* **Records supplied**
··········
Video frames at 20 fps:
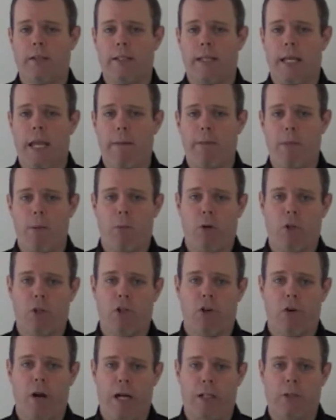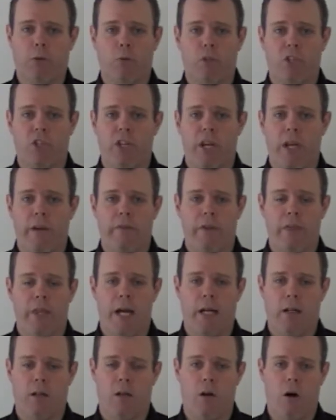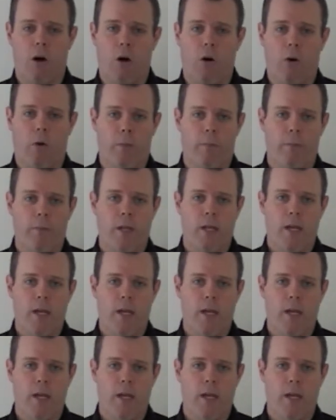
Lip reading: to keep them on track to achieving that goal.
··········
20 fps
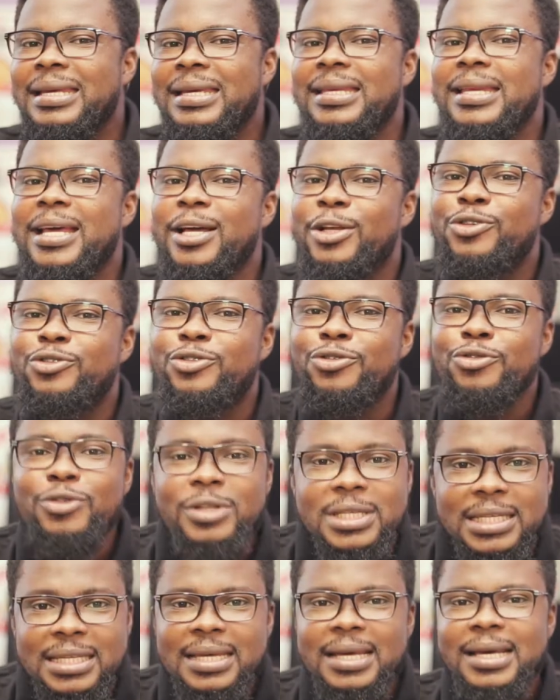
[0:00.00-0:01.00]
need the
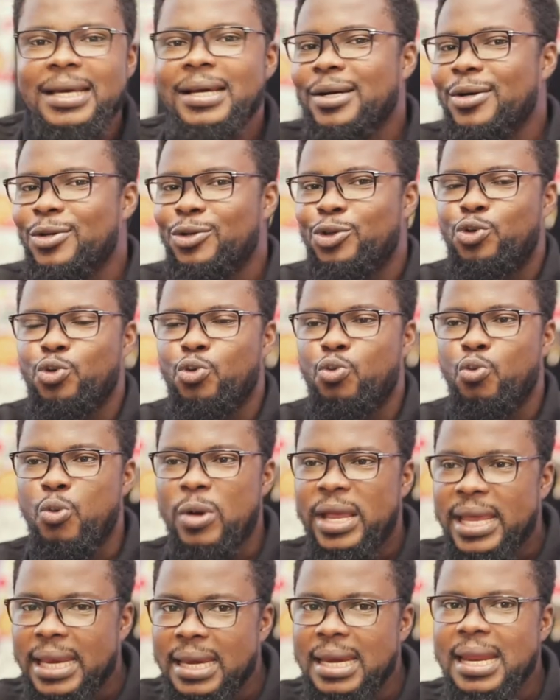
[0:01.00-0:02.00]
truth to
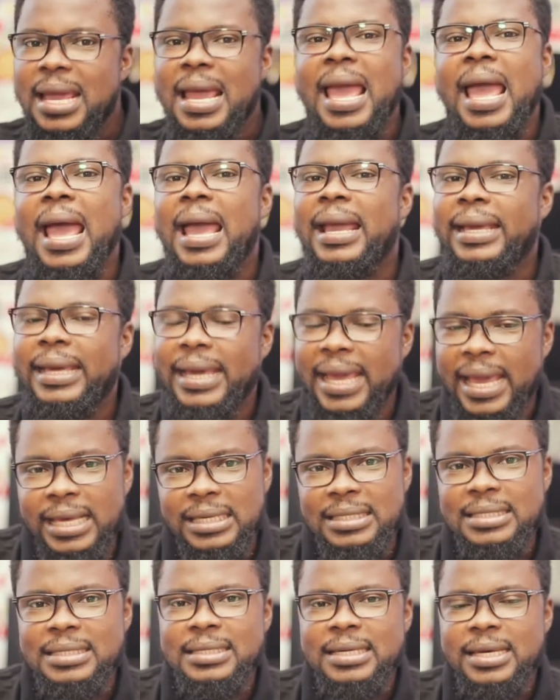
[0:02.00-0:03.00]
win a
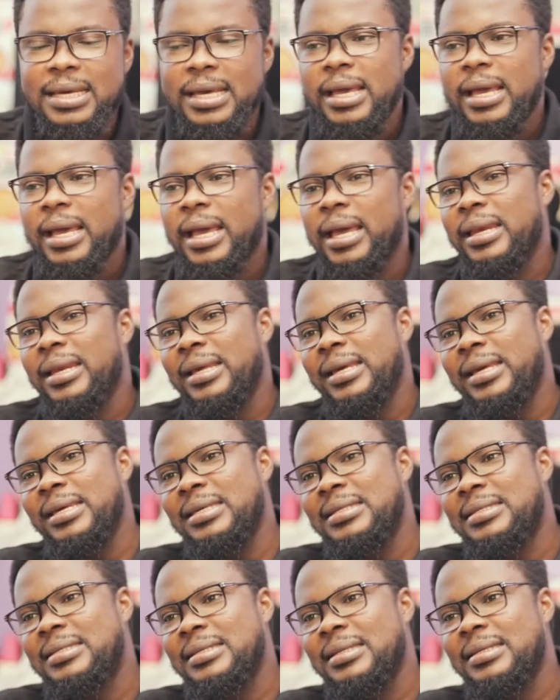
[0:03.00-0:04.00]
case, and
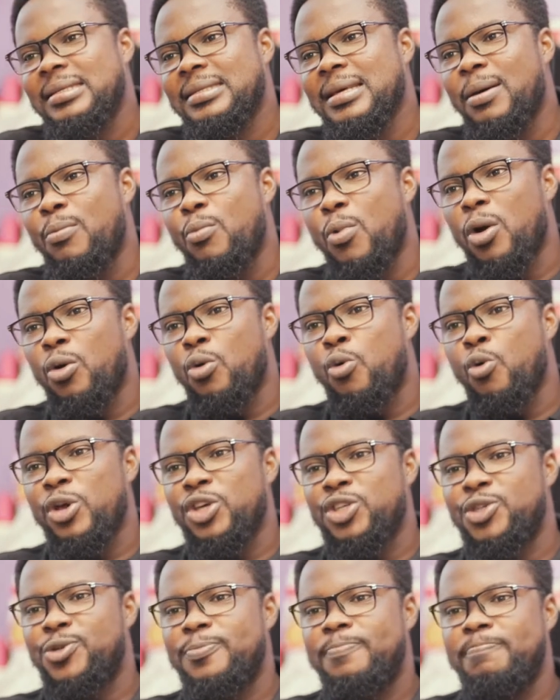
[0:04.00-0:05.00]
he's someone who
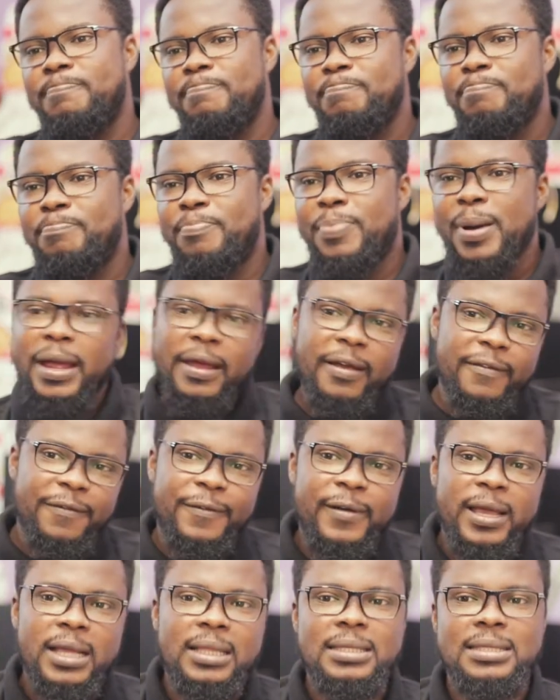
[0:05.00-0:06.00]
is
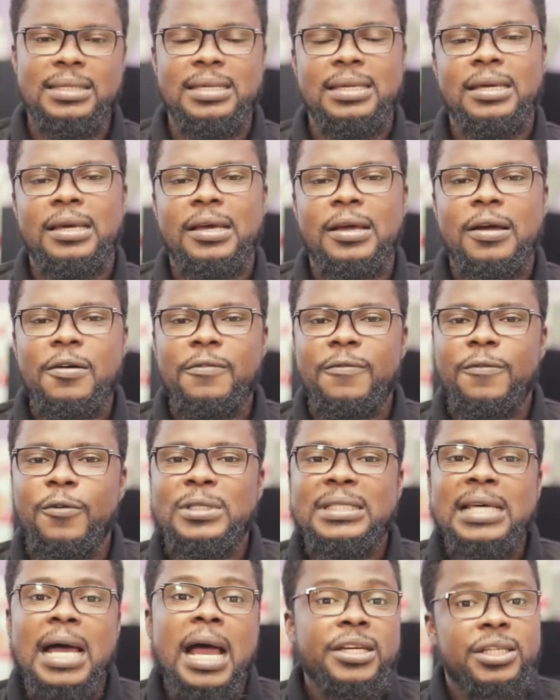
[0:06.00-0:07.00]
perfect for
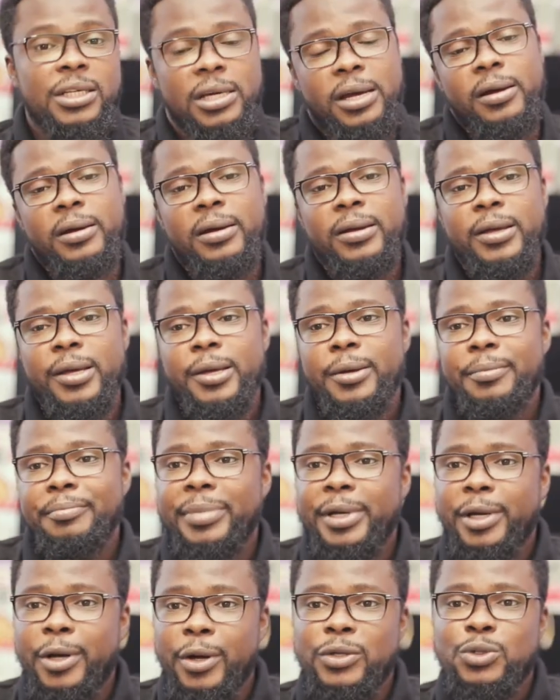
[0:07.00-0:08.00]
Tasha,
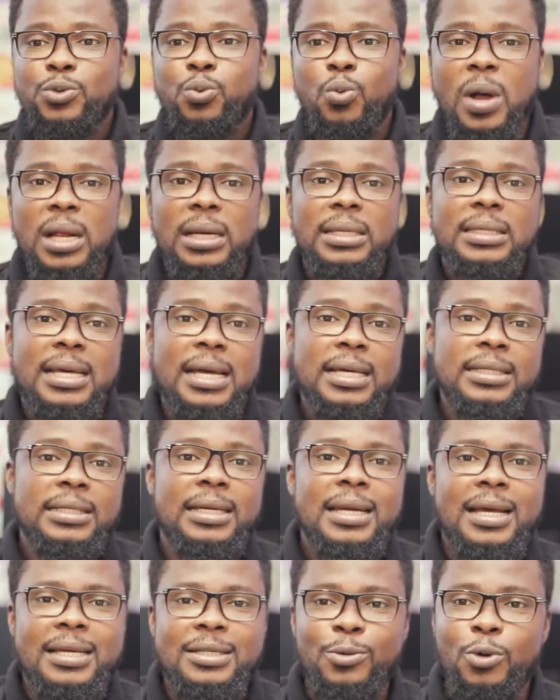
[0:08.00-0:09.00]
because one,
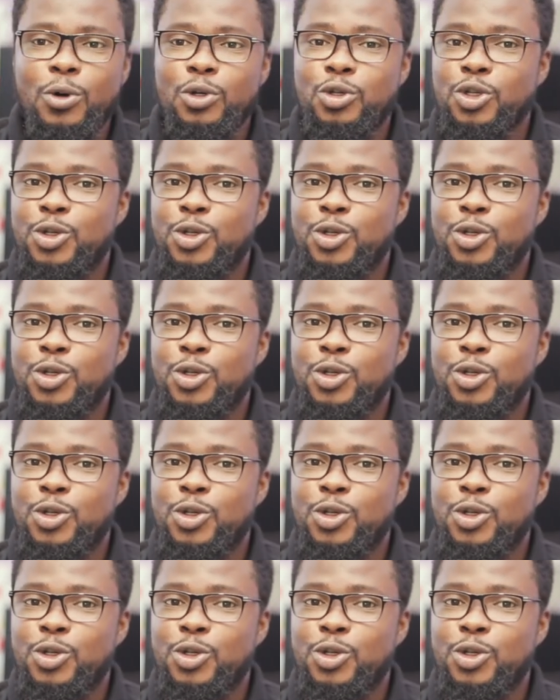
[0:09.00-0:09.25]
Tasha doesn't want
··········
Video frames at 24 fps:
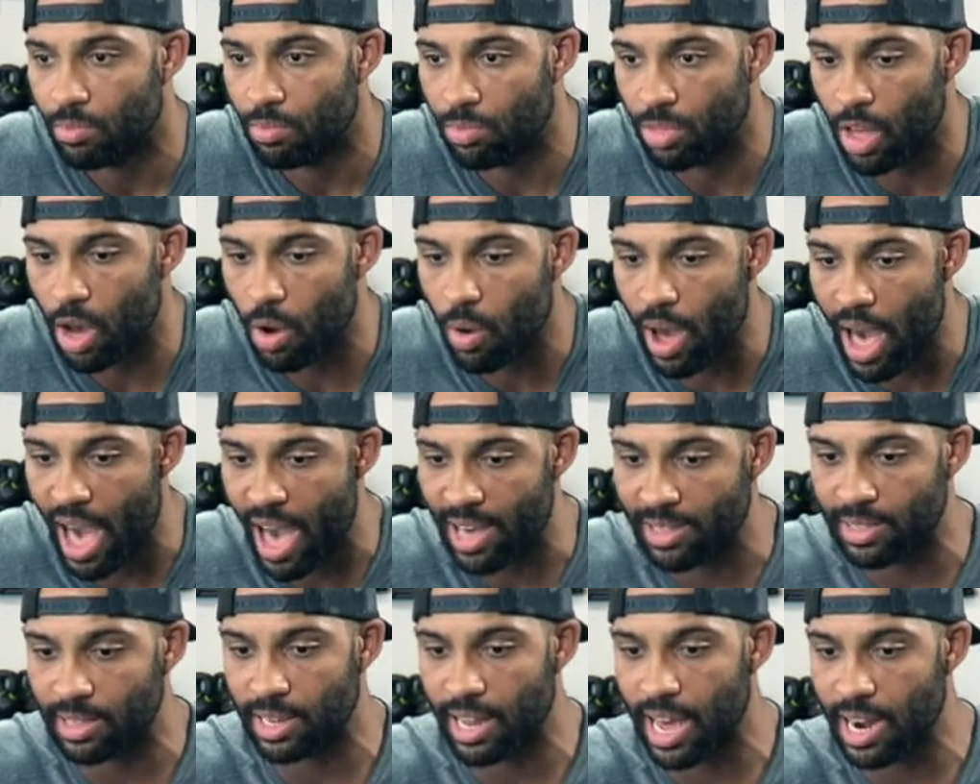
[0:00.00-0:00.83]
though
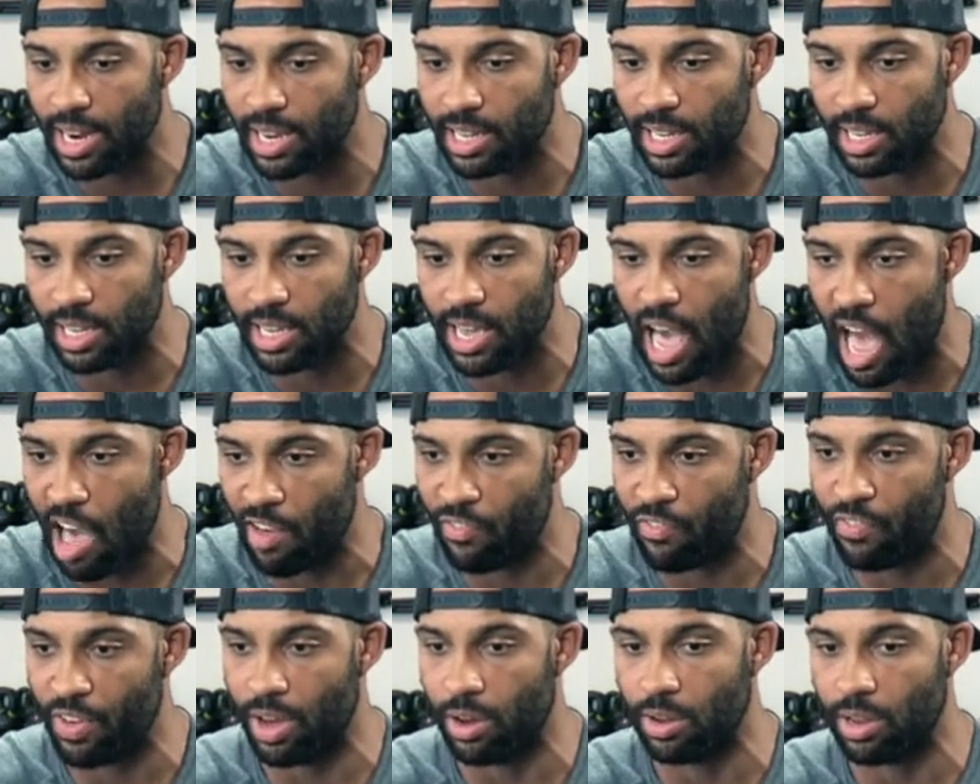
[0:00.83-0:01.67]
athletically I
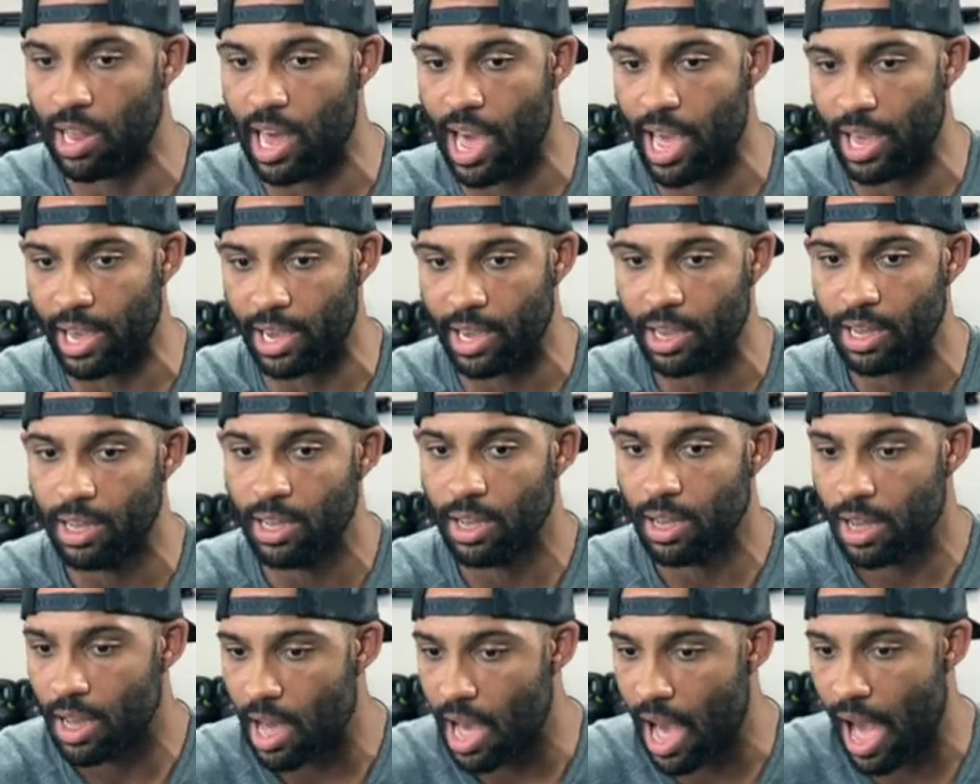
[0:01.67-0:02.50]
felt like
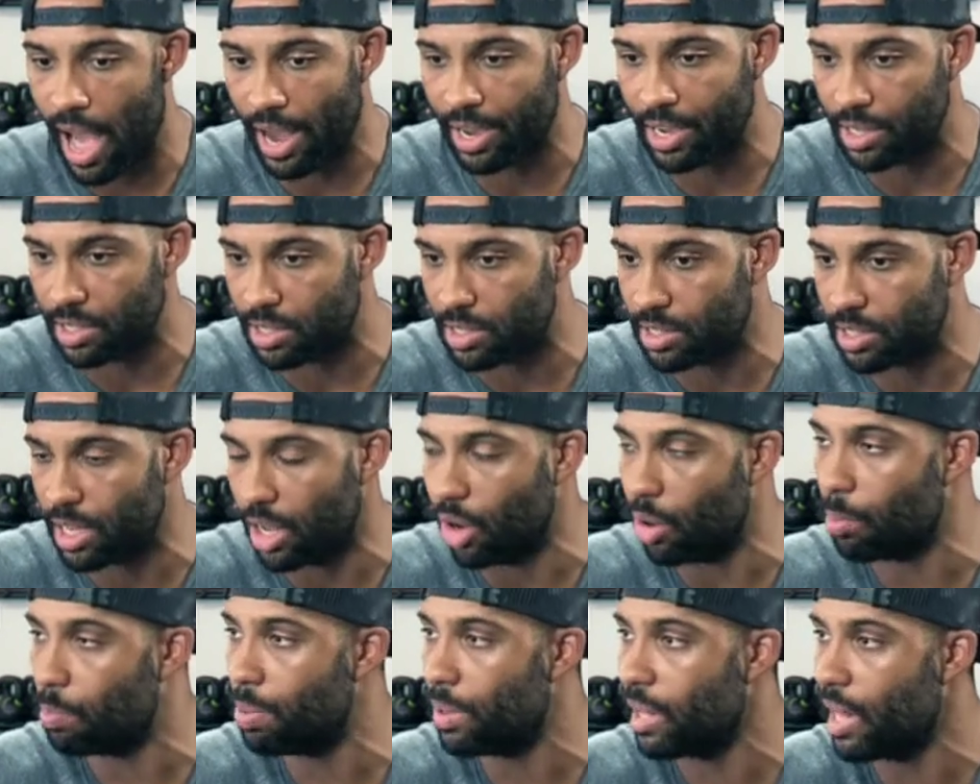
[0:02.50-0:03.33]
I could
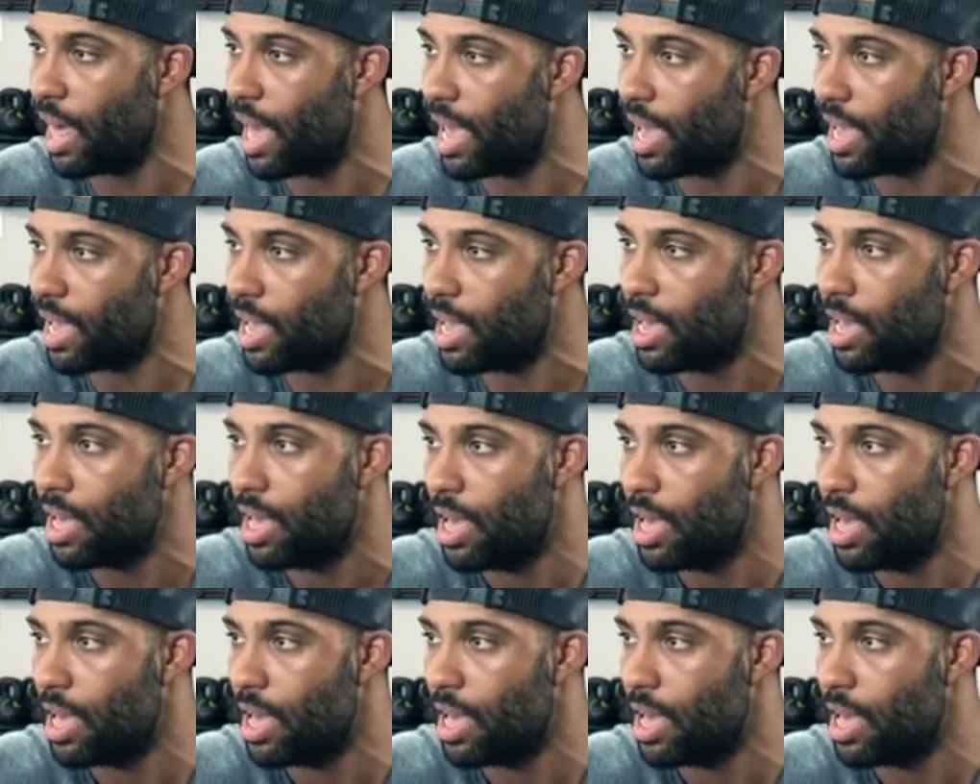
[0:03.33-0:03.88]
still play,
··········
* **Task goal**
Copy each line of the data that contains the word "Video", leaving the other lines out.

* **The completed task**
Video frames at 20 fps:
Video frames at 24 fps:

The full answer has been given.